_ACTIVITY:_ Drop every image, then reproduce the data exactly as given.

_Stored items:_
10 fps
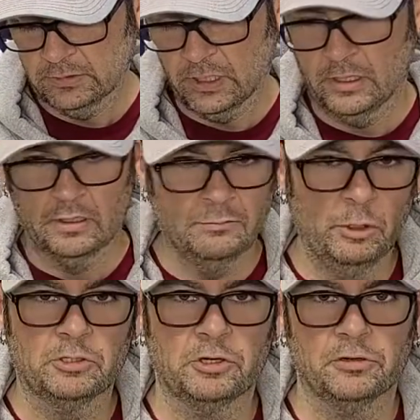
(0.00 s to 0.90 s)
uh,
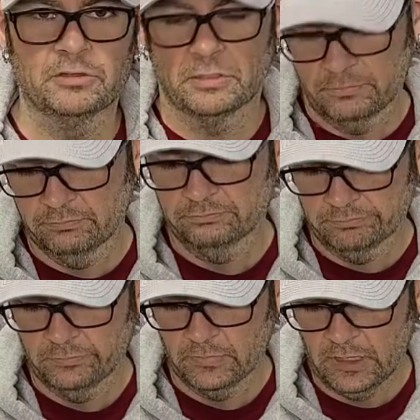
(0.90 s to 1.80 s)
milk sugars.
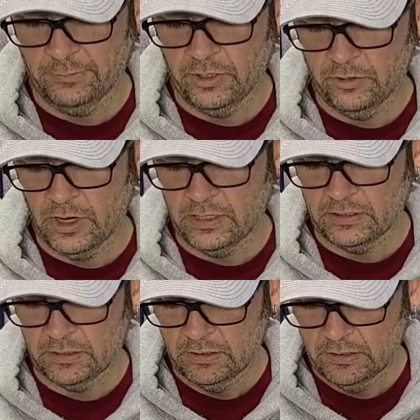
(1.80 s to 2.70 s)
That'd be
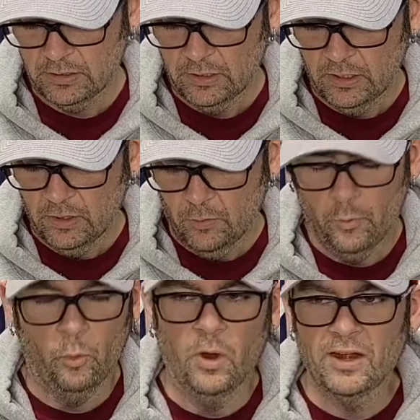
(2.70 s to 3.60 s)
great
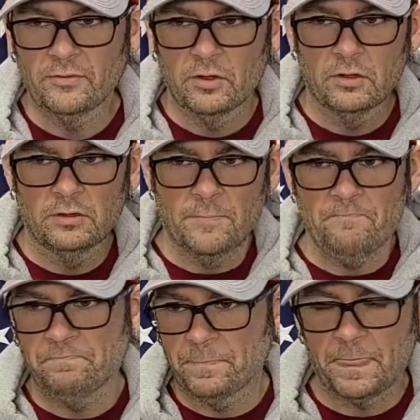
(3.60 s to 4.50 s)
whatever.
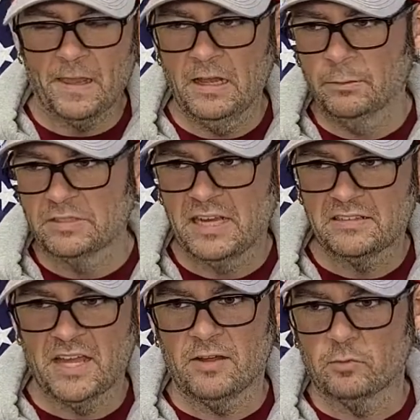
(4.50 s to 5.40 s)
It almost
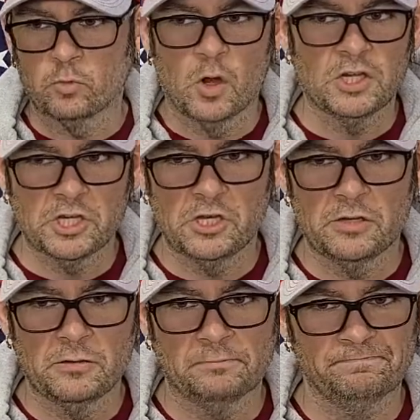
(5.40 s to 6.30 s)
has that
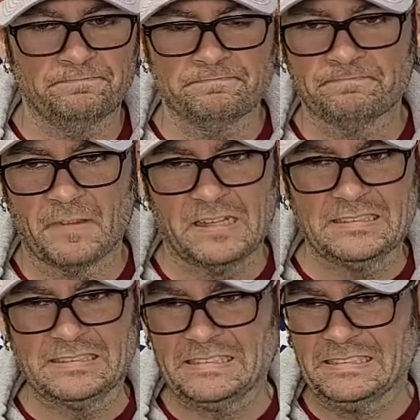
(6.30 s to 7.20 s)
Russian
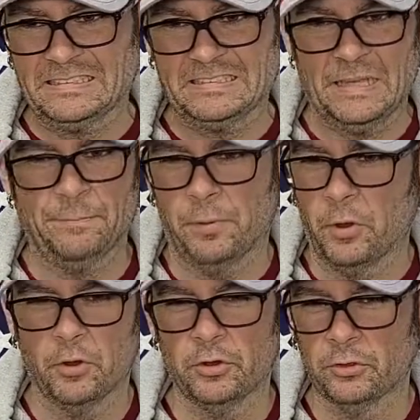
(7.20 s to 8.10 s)

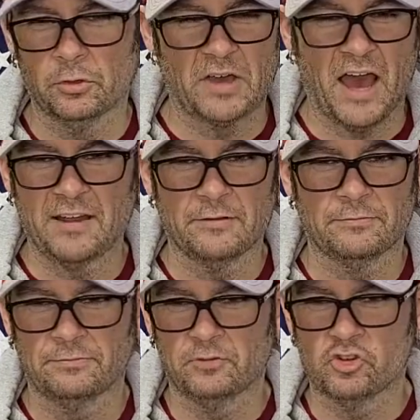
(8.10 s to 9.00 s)
imperial kind
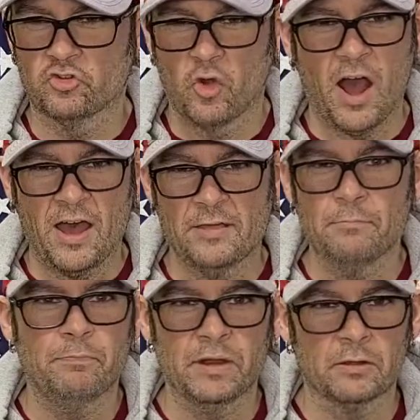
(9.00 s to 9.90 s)
of dry
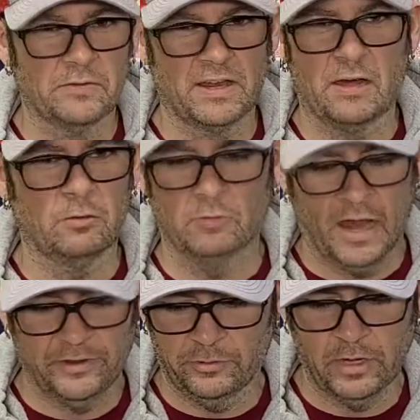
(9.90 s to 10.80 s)
bitter that I,
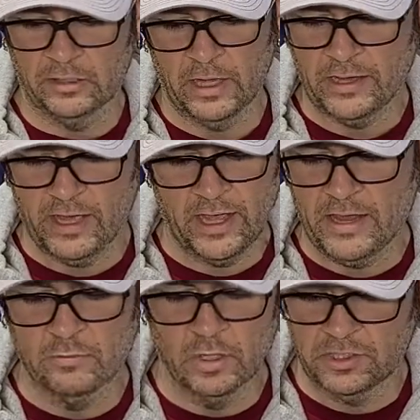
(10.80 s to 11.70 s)
I do not like. I
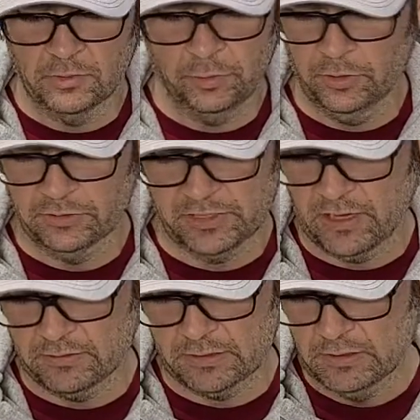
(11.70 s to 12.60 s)
hate Russian imperial
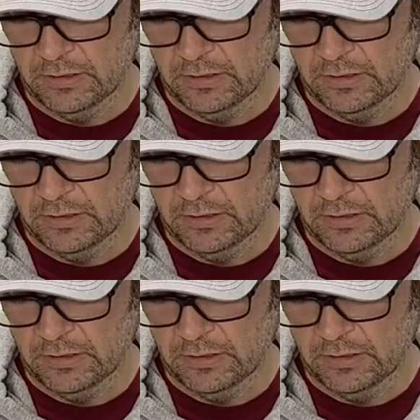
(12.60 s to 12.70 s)
stouts,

_REPLY TO THE TASK:_
10 fps
(0.00 s to 0.90 s)
uh,
(0.90 s to 1.80 s)
milk sugars.
(1.80 s to 2.70 s)
That'd be
(2.70 s to 3.60 s)
great
(3.60 s to 4.50 s)
whatever.
(4.50 s to 5.40 s)
It almost
(5.40 s to 6.30 s)
has that
(6.30 s to 7.20 s)
Russian
(7.20 s to 8.10 s)

(8.10 s to 9.00 s)
imperial kind
(9.00 s to 9.90 s)
of dry
(9.90 s to 10.80 s)
bitter that I,
(10.80 s to 11.70 s)
I do not like. I
(11.70 s to 12.60 s)
hate Russian imperial
(12.60 s to 12.70 s)
stouts,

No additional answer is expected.